_Problem requirements_
Copy the complete listing word for word, but do not carry over any images.

_Provided data_
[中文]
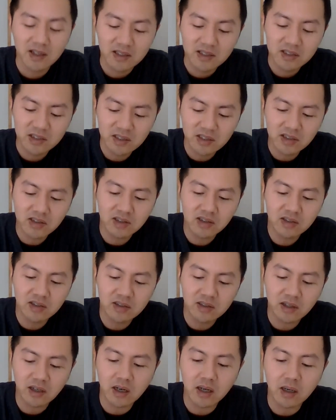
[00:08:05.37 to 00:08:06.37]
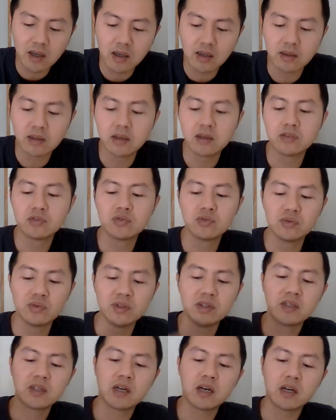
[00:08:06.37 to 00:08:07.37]
近日啊，数
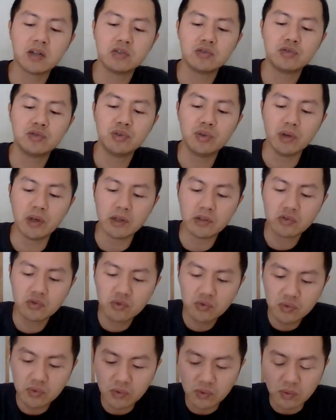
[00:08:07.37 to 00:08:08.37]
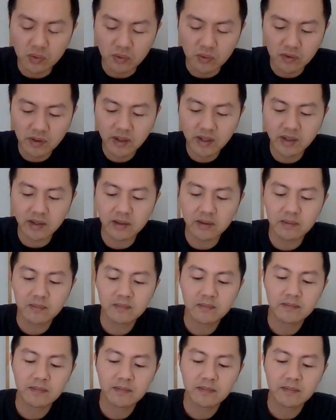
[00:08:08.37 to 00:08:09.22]
一下全筑股份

_Response_
[中文]
[00:08:05.37 to 00:08:06.37]
[00:08:06.37 to 00:08:07.37]
近日啊，数
[00:08:07.37 to 00:08:08.37]
[00:08:08.37 to 00:08:09.22]
一下全筑股份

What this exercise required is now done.